Judges often complain that executive stipulations of mandatory sentences of death for specific crimes, is an interference on judicial discretion to determine the appropriate sentence. The sentence of death is so grave that it should not be mandatory. Nor can it be carried out in secret, which would make it amount to inhuman treatment of the executed person’s family.

A key obligation to bear in mind for any State that has itself abolished the death penalty is not to expel, extradite or otherwise remove from its jurisdiction individuals who face a real risk of a death sentence and execution in the country to which they are removed, without ensuring that the death penalty would not be carried out. Extradition or other transfer to such a country accordingly requires the procurement of effective guarantees or assurances to the effect that, at a minimum, the death penalty, if imposed, will not be carried out.

Finally, it should be recalled that the lack of data with regard to the number of executions or the number of individuals on death row is a serious impediment to any national debate that may lead to a move towards abolition of capital punishment in a given State . It will also be important for the effectiveness and transparency of such a debate to ensure that the public is provided with all sides of the arguments and with information and accurate statistics on criminality and the various effective ways to combat it, short of the death sentence.

Distinguished delegates, Ladies and gentlemen,
It is interesting to note that in the early 1960s, when drafting the Covenant, its authors were already paving the way for the move in international law towards the abolition of the death penalty.  The last paragraph of article 6 of the ICCPR provides that “nothing in this article shall be invoked to delay or prevent the abolition of capital punishment in any State party to the Covenant”. This move, which materialized in 1989 through the adoption of the Second Optional Protocol to the International Covenant on the Civil and Political Rights, to-date ratified by 74 States, is also reflected in a number of regional instruments supporting the abolition of the death penalty.
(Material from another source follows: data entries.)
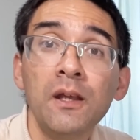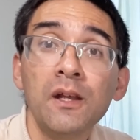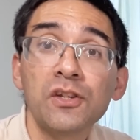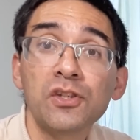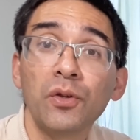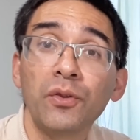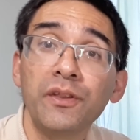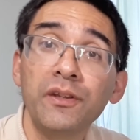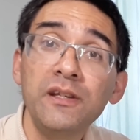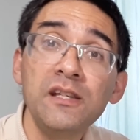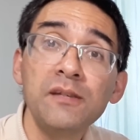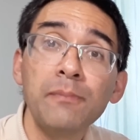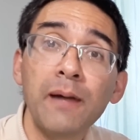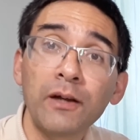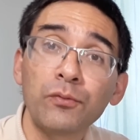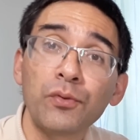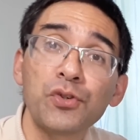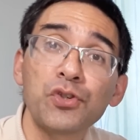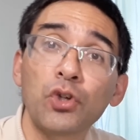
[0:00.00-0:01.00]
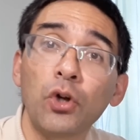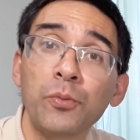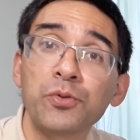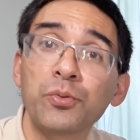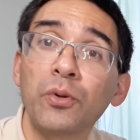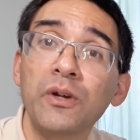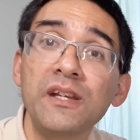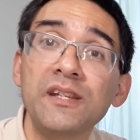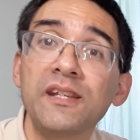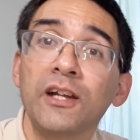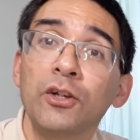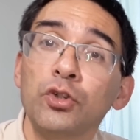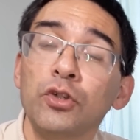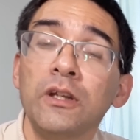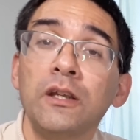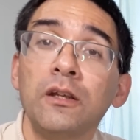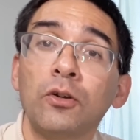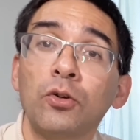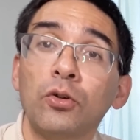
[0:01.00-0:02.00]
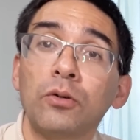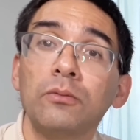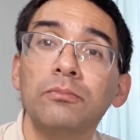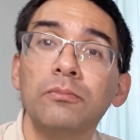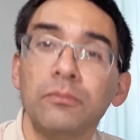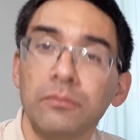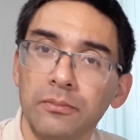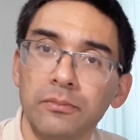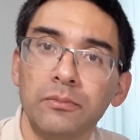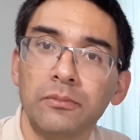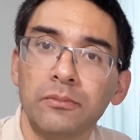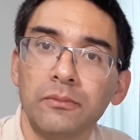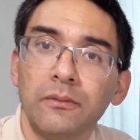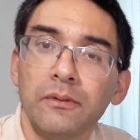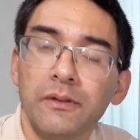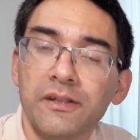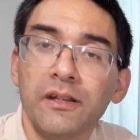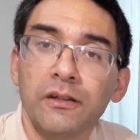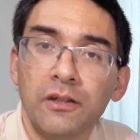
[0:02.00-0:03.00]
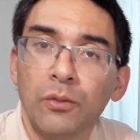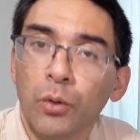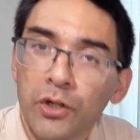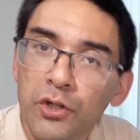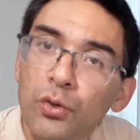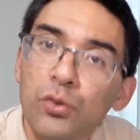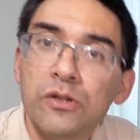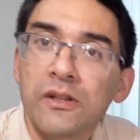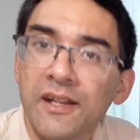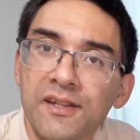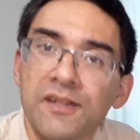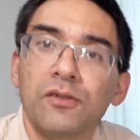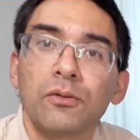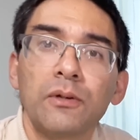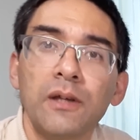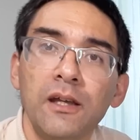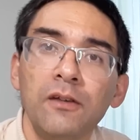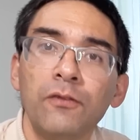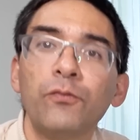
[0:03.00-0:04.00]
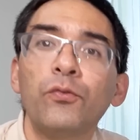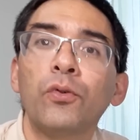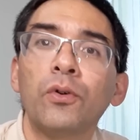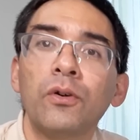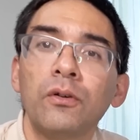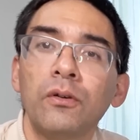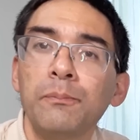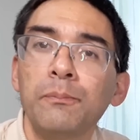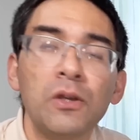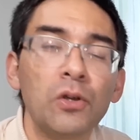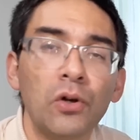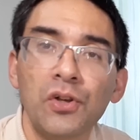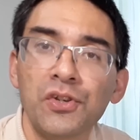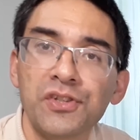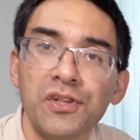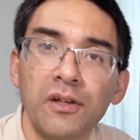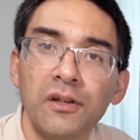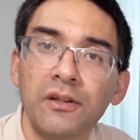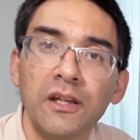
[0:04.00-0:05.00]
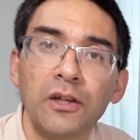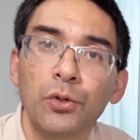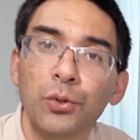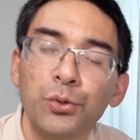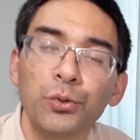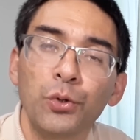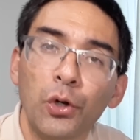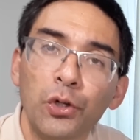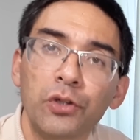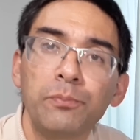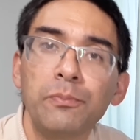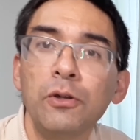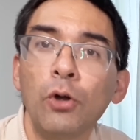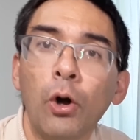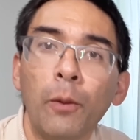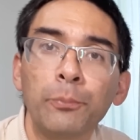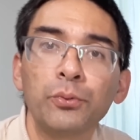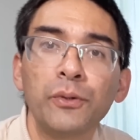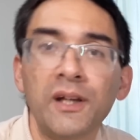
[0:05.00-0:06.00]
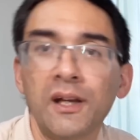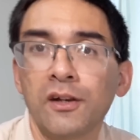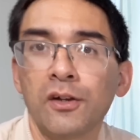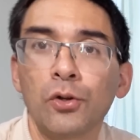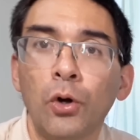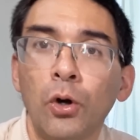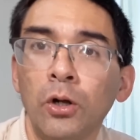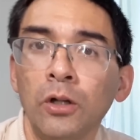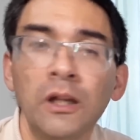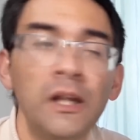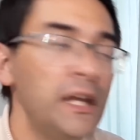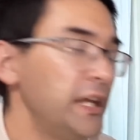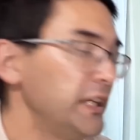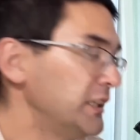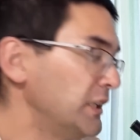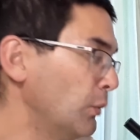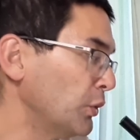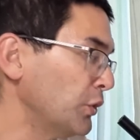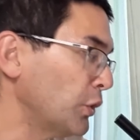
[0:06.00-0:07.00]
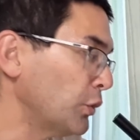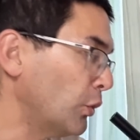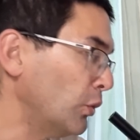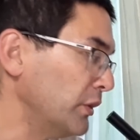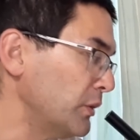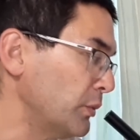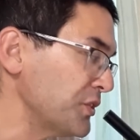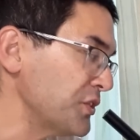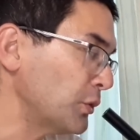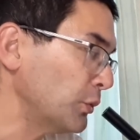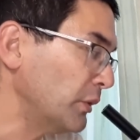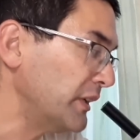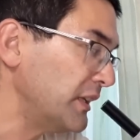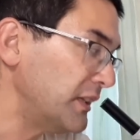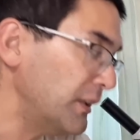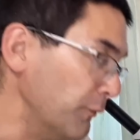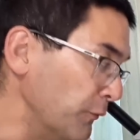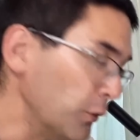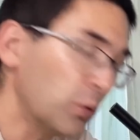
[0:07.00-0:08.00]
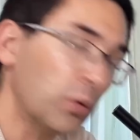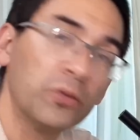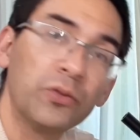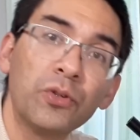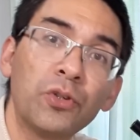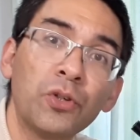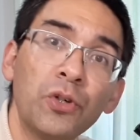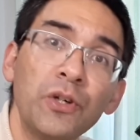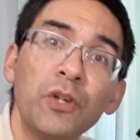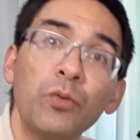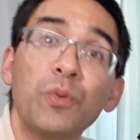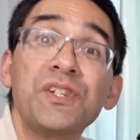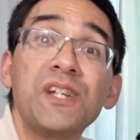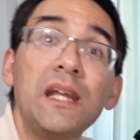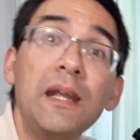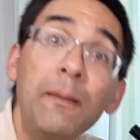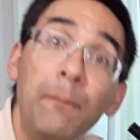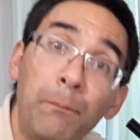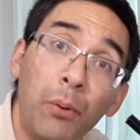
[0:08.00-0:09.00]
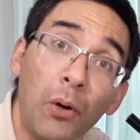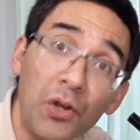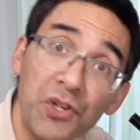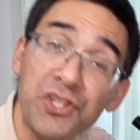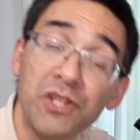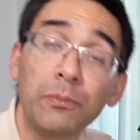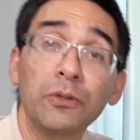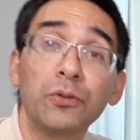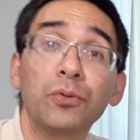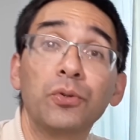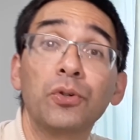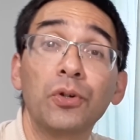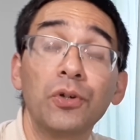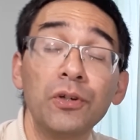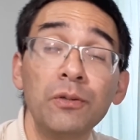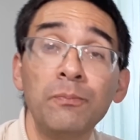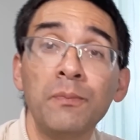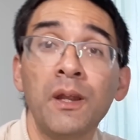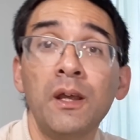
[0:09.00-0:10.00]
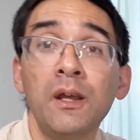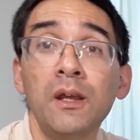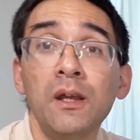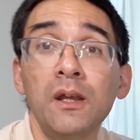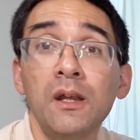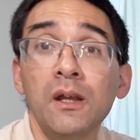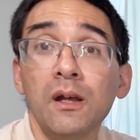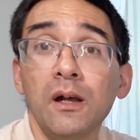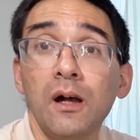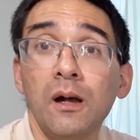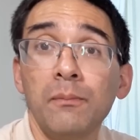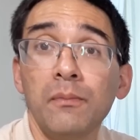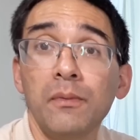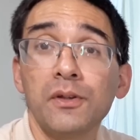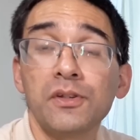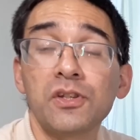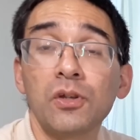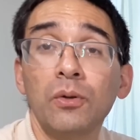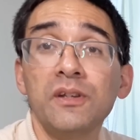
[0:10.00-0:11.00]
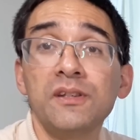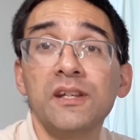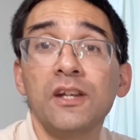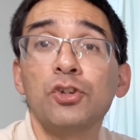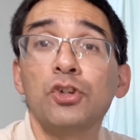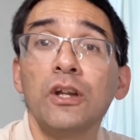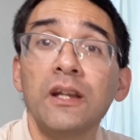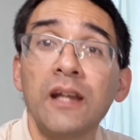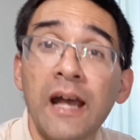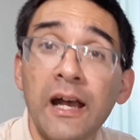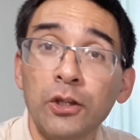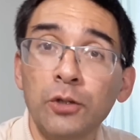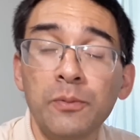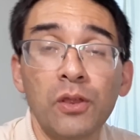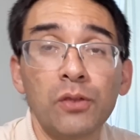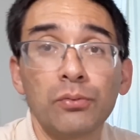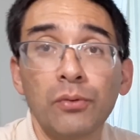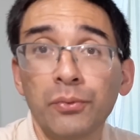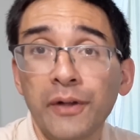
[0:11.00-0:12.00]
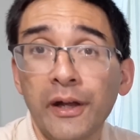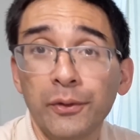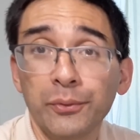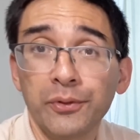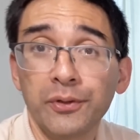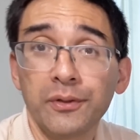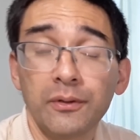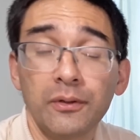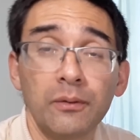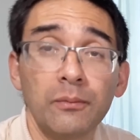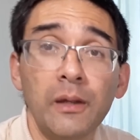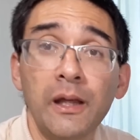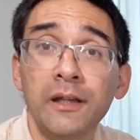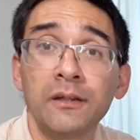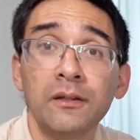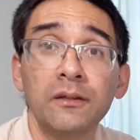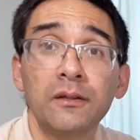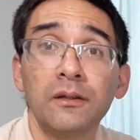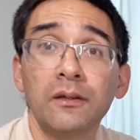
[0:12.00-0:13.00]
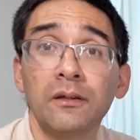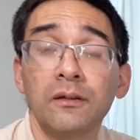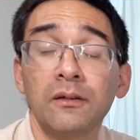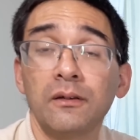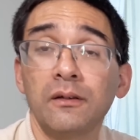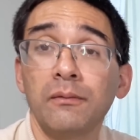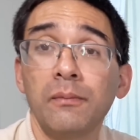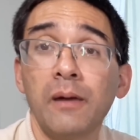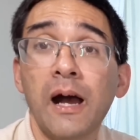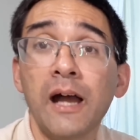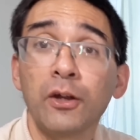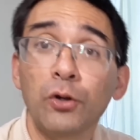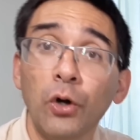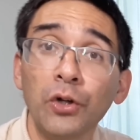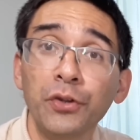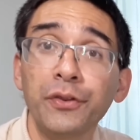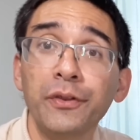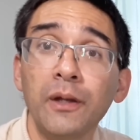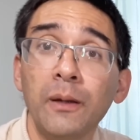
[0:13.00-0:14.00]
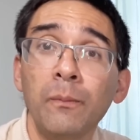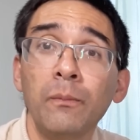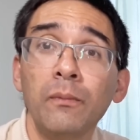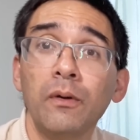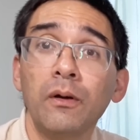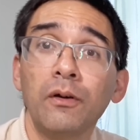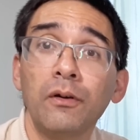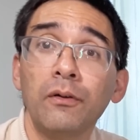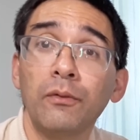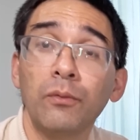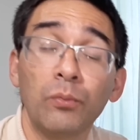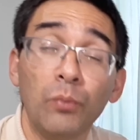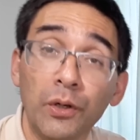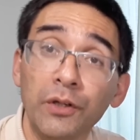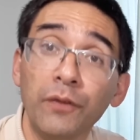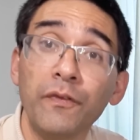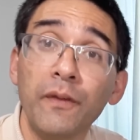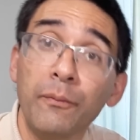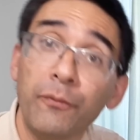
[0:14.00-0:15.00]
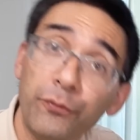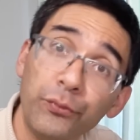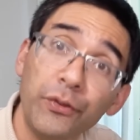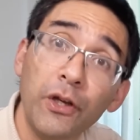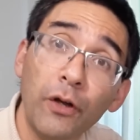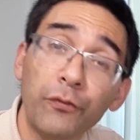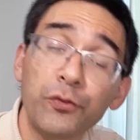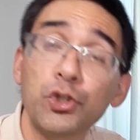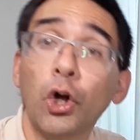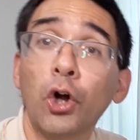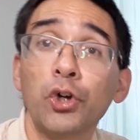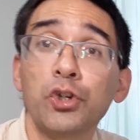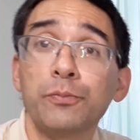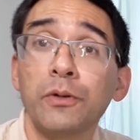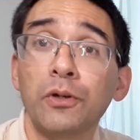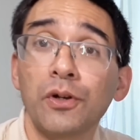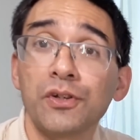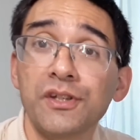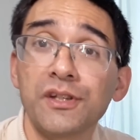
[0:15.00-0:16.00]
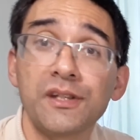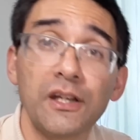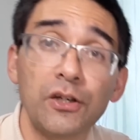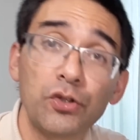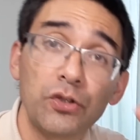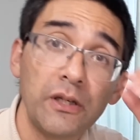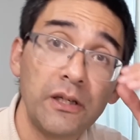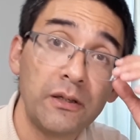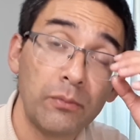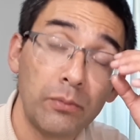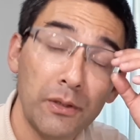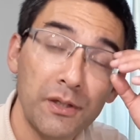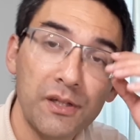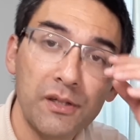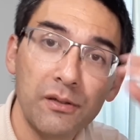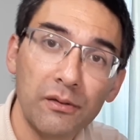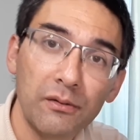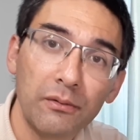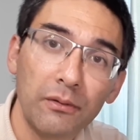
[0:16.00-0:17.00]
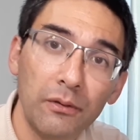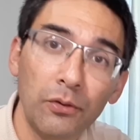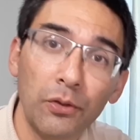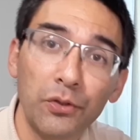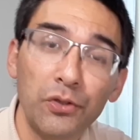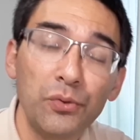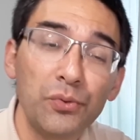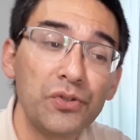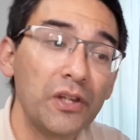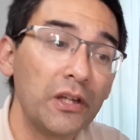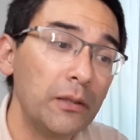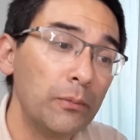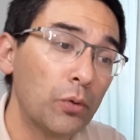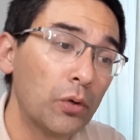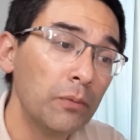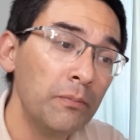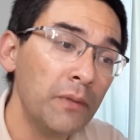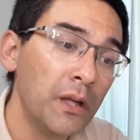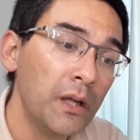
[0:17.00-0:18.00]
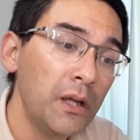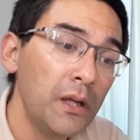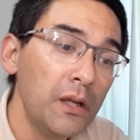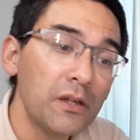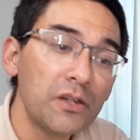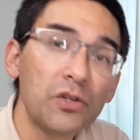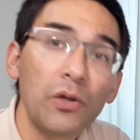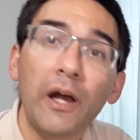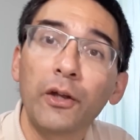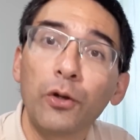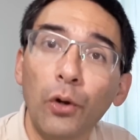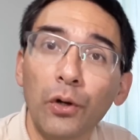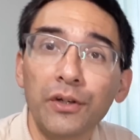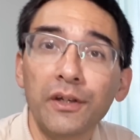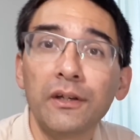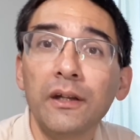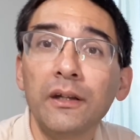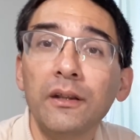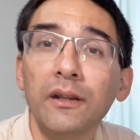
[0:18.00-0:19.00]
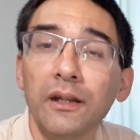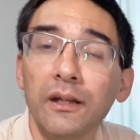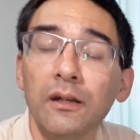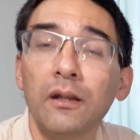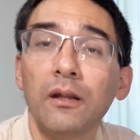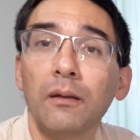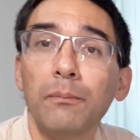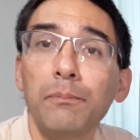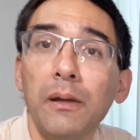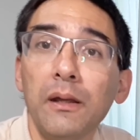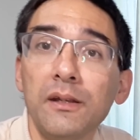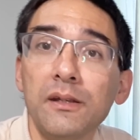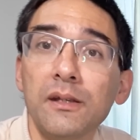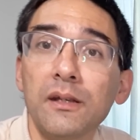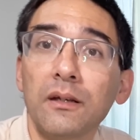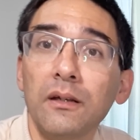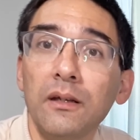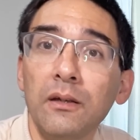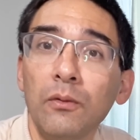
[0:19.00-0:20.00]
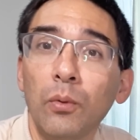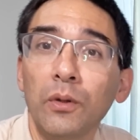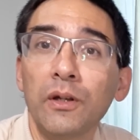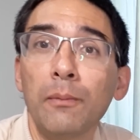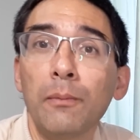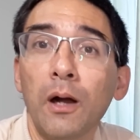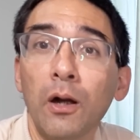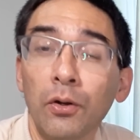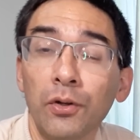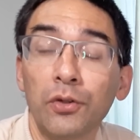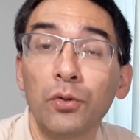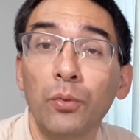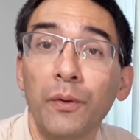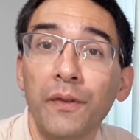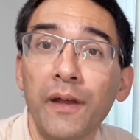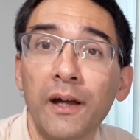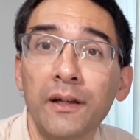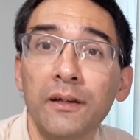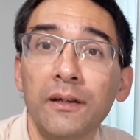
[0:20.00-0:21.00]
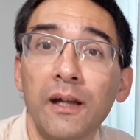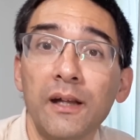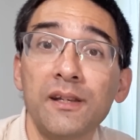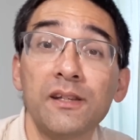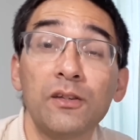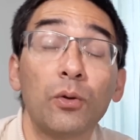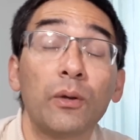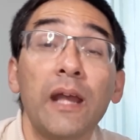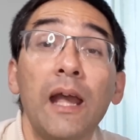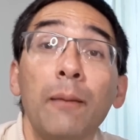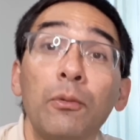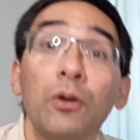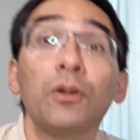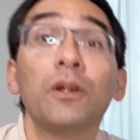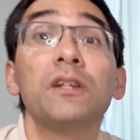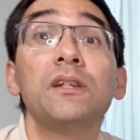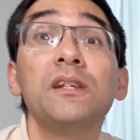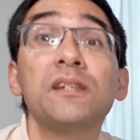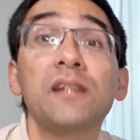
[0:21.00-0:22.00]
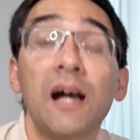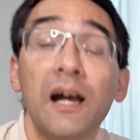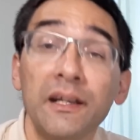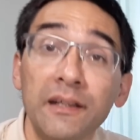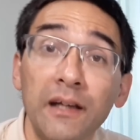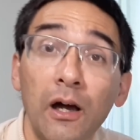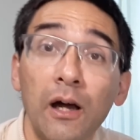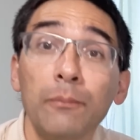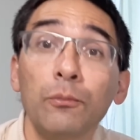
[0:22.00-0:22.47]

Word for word: So these microscopes were essentially Mm, they were useless, okay, for because uh, they could not be operated at all. It, not, it was not only difficult to turn, it was impossible to turn. Um, so essentially, they had to be thrown out. Uh, and uh, I got them, uh, one of them free of charge because essentially it was uh, not used anymore. So I got it, and then basically, what am I going to do with that? And I said, okay, I'm going to decide now.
I call upon States that have not yet done so to ratify the Second Optional Protocol, or as a strict minimum to place a formal moratorium on the use of the death penalty until they are ready to work towards its abolition.
I am grateful to panelists that have come from all parts of the world to share their experience with us today, in particular regarding the process of transition from capital punishment to abolition, or their experience, at times close or personal, of injustice related to the imposition of the death penalty.

I wish you a rich and fruitful discussion.